[Goal of the exercise]: Each record needs to be transcribed word for word, though without its pictures.

[Information shown]:
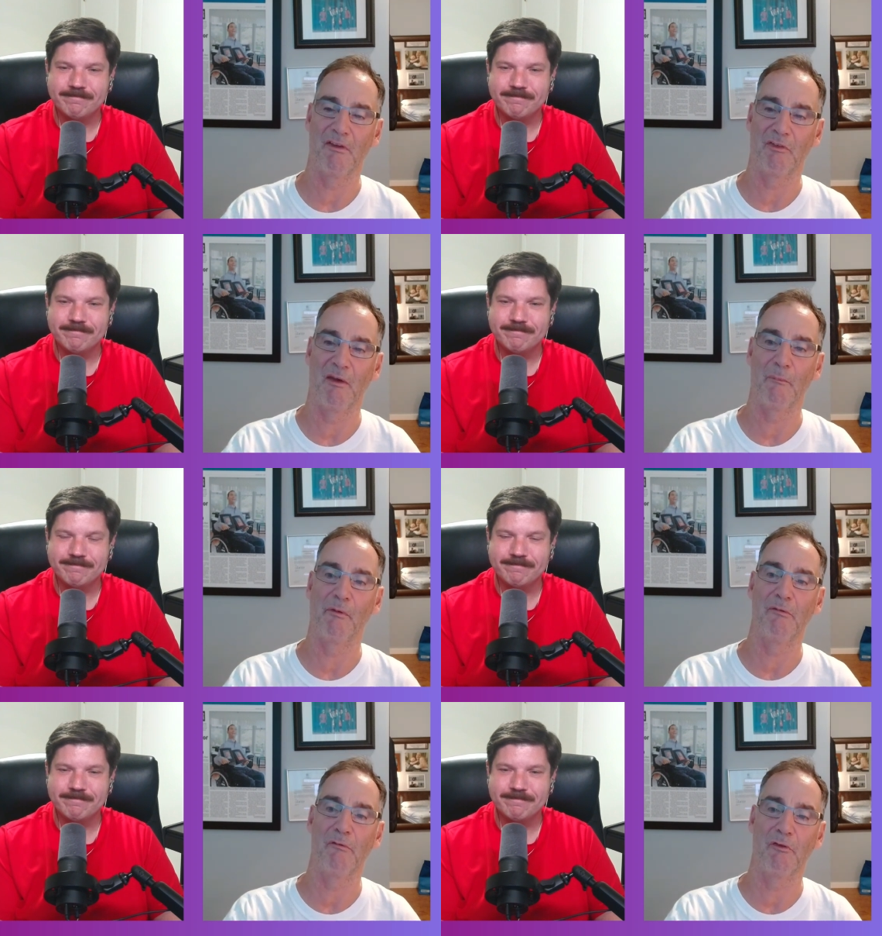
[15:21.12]
Speaker 1: is I
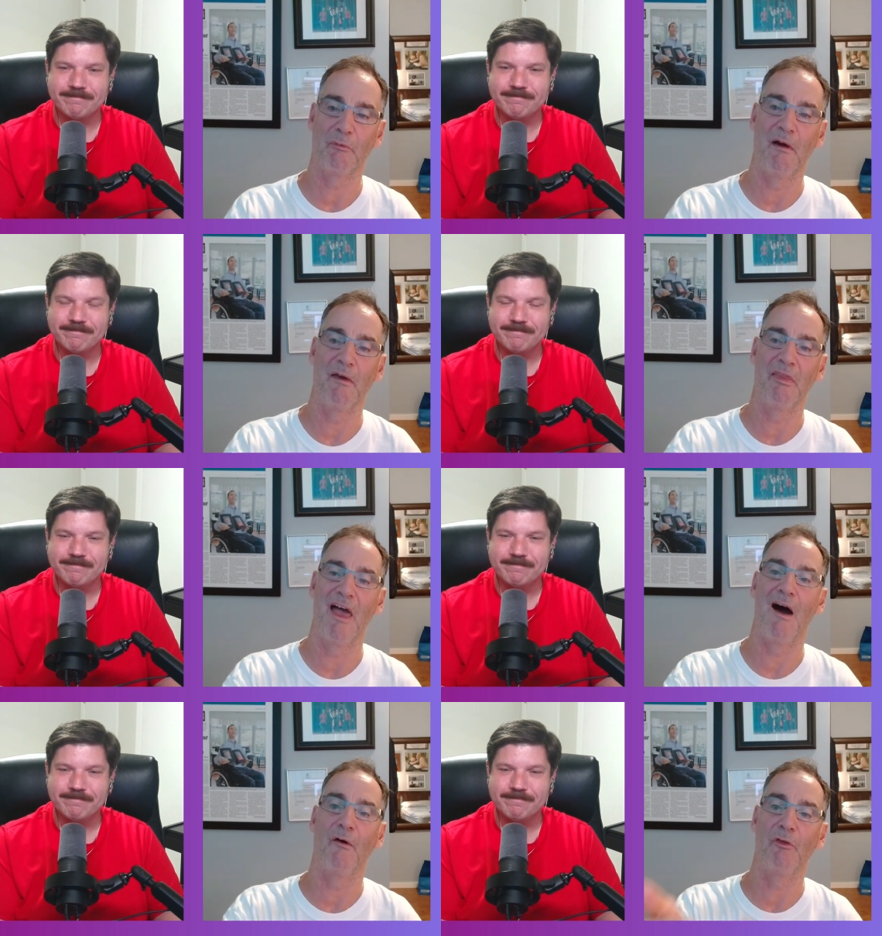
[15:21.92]
believe is my
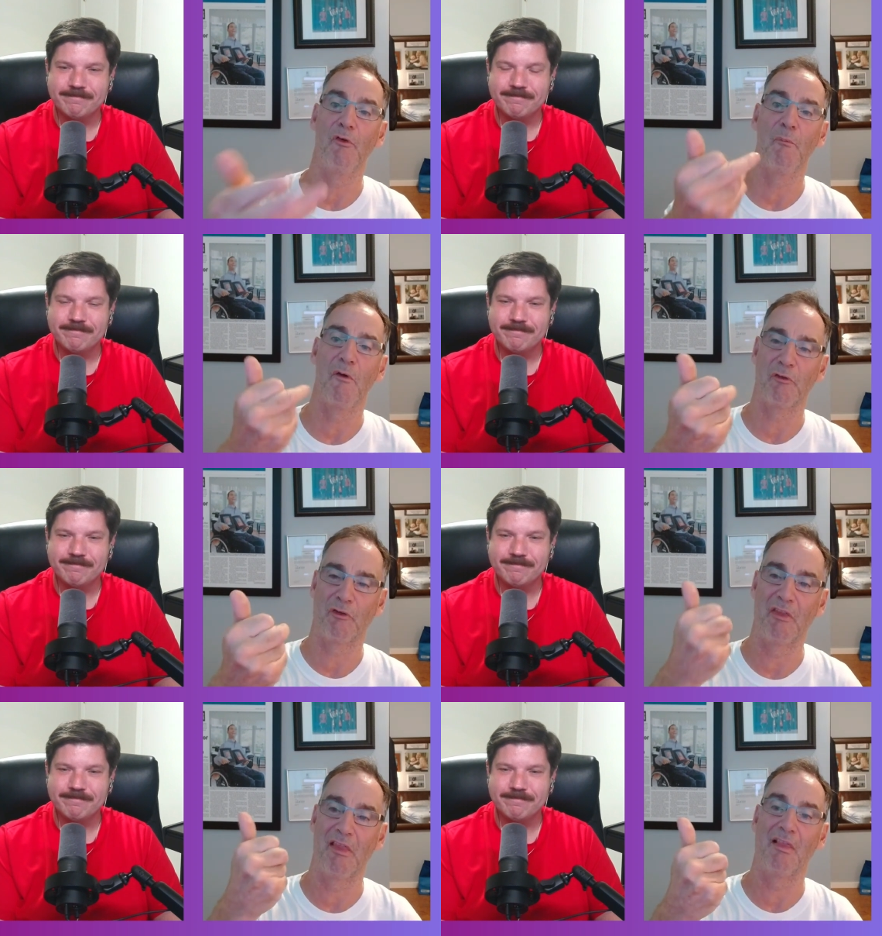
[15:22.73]
now new
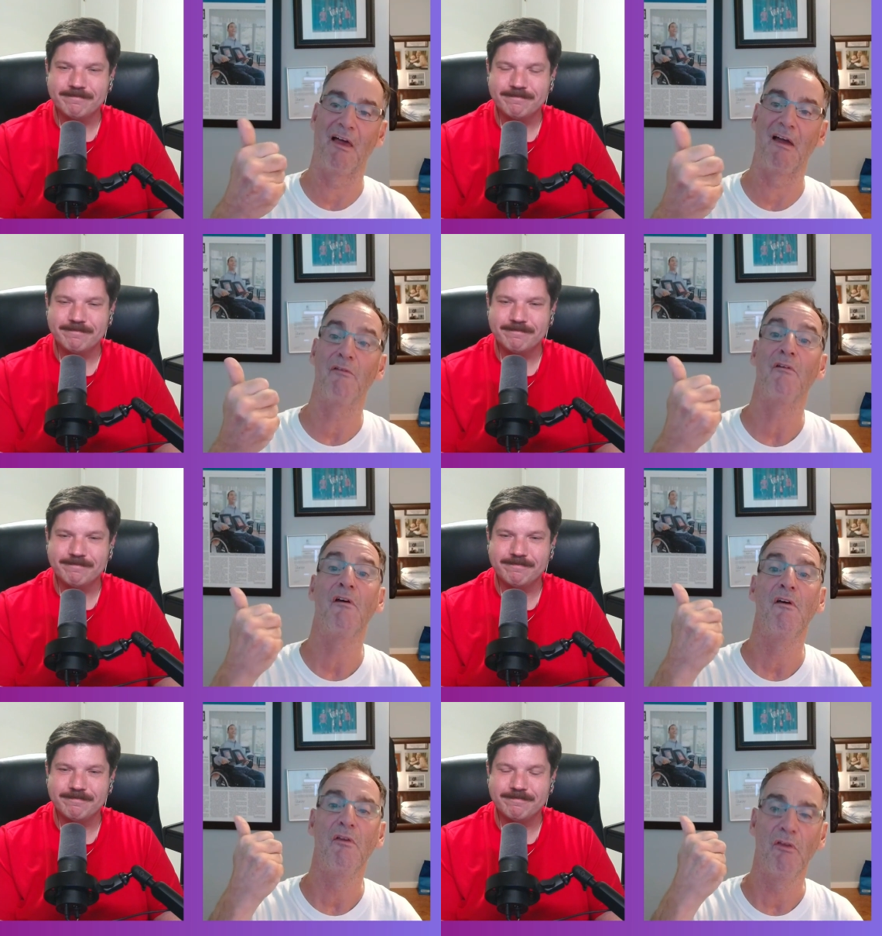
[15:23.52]
mission in life
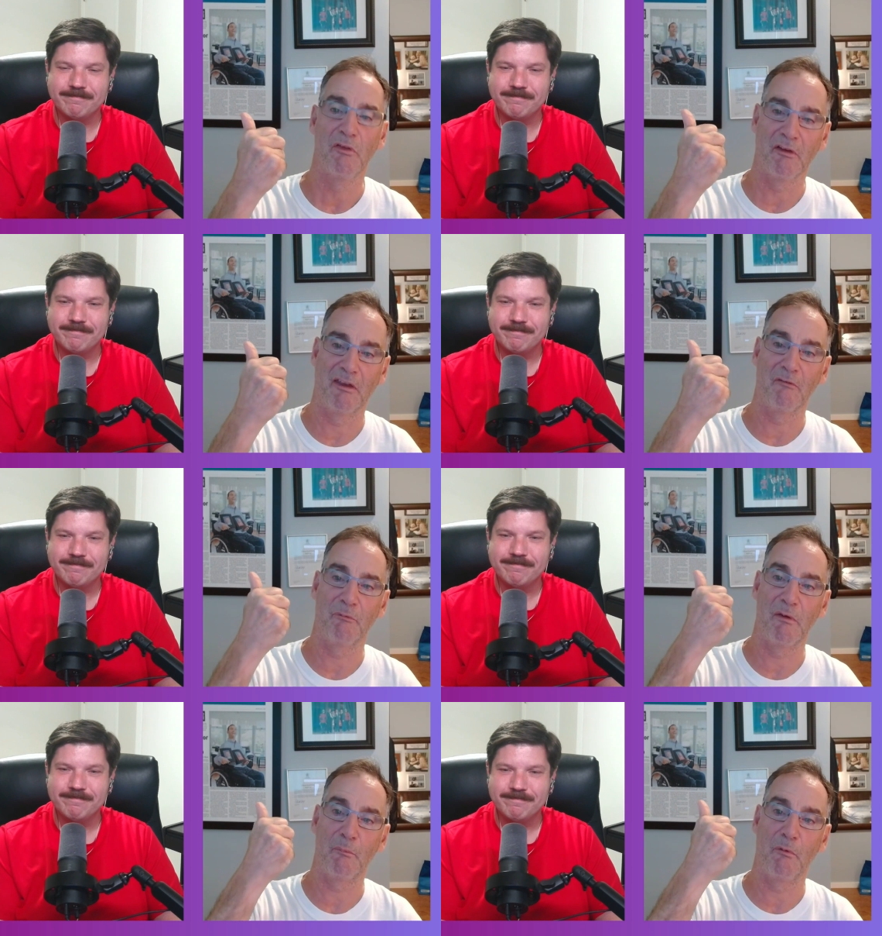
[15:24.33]
to
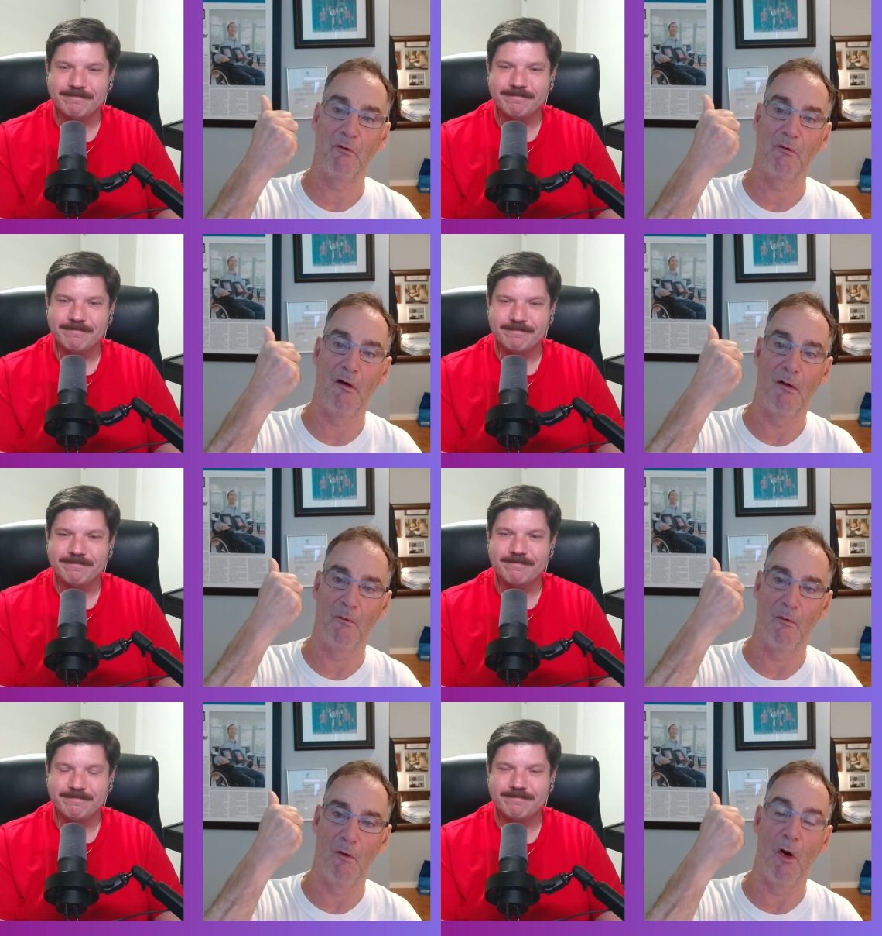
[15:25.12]
give people
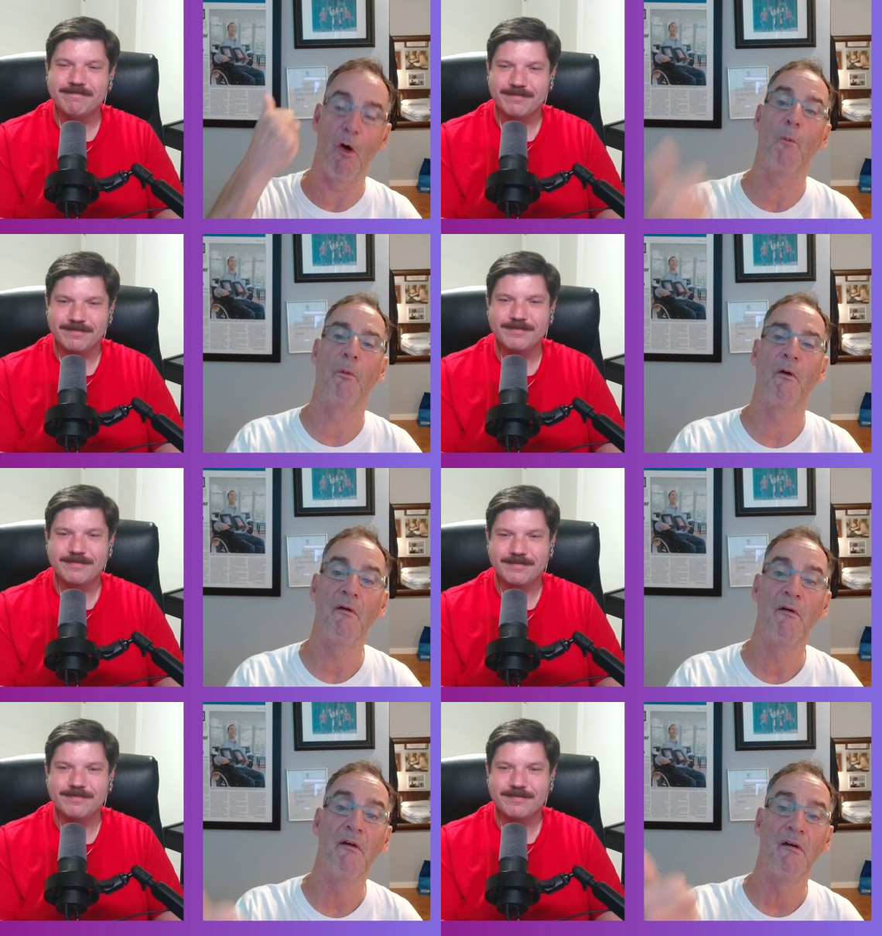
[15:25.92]
hope,
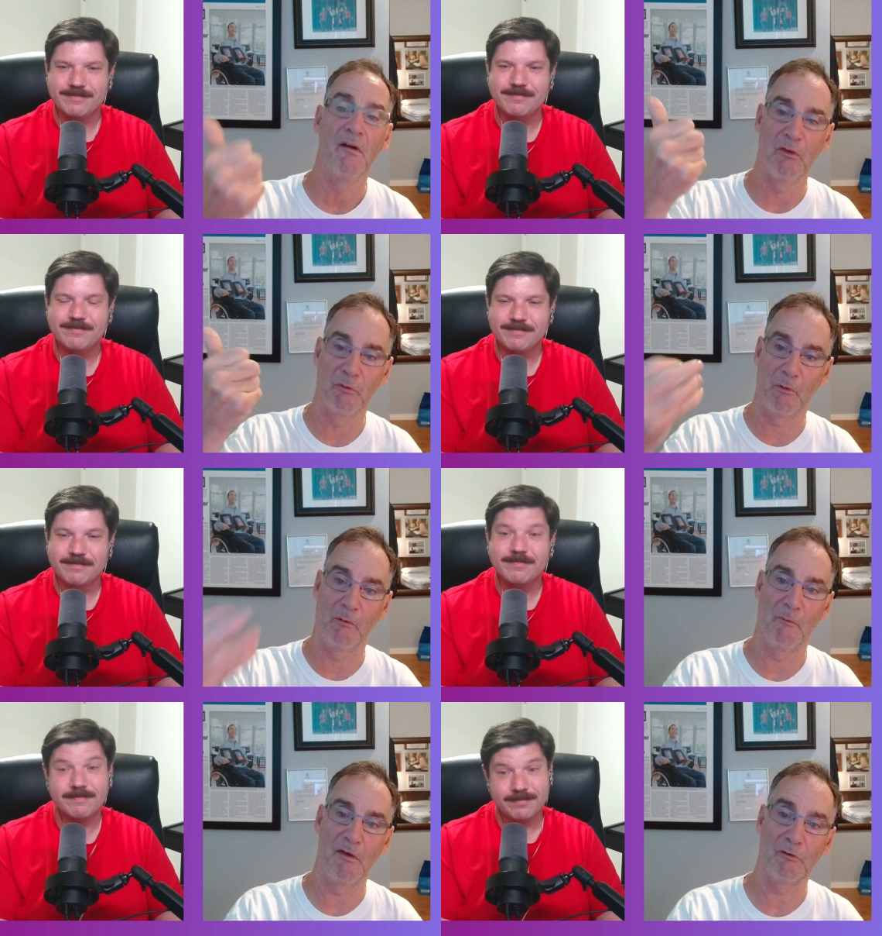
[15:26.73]

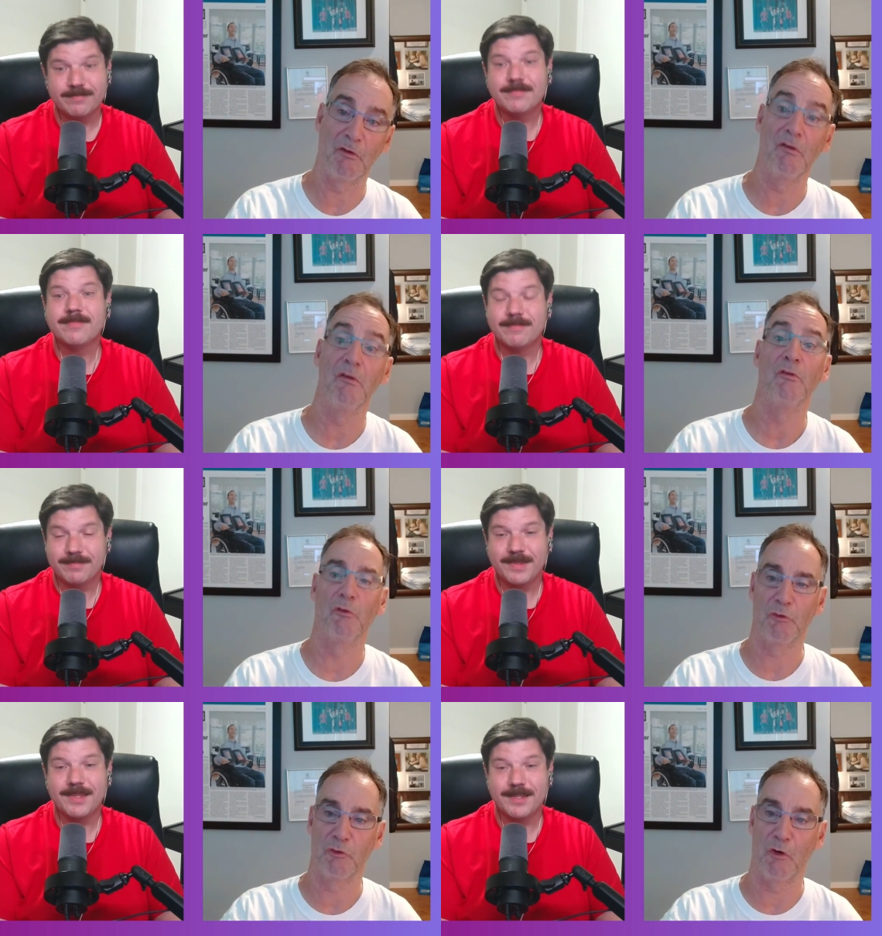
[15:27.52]
inspiration
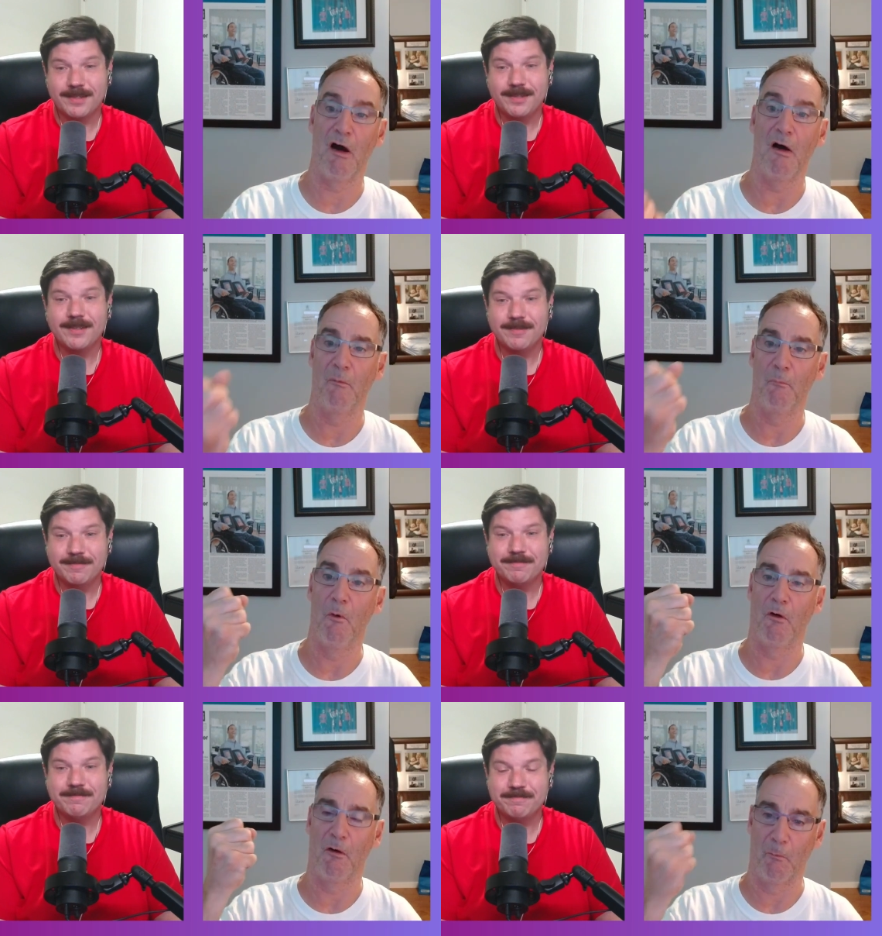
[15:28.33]
to draw
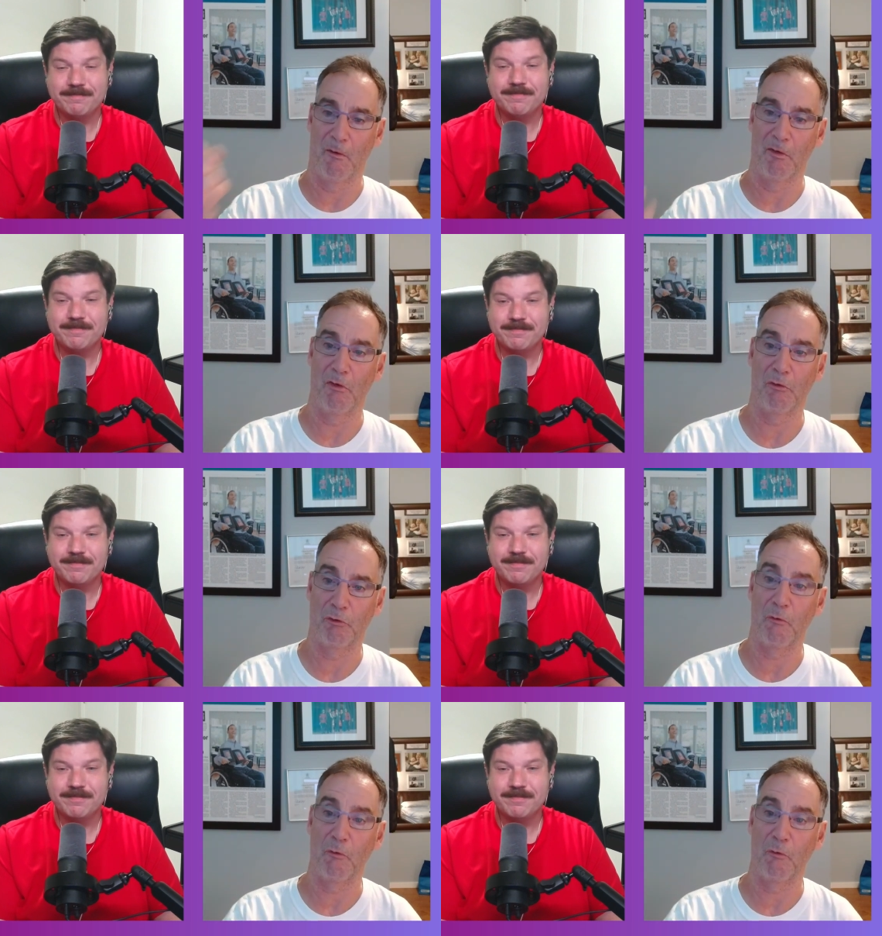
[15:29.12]
more awareness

[Result of the task]:
[15:21.12]
Speaker 1: is I
[15:21.92]
believe is my
[15:22.73]
now new
[15:23.52]
mission in life
[15:24.33]
to
[15:25.12]
give people
[15:25.92]
hope,
[15:26.73]

[15:27.52]
inspiration
[15:28.33]
to draw
[15:29.12]
more awareness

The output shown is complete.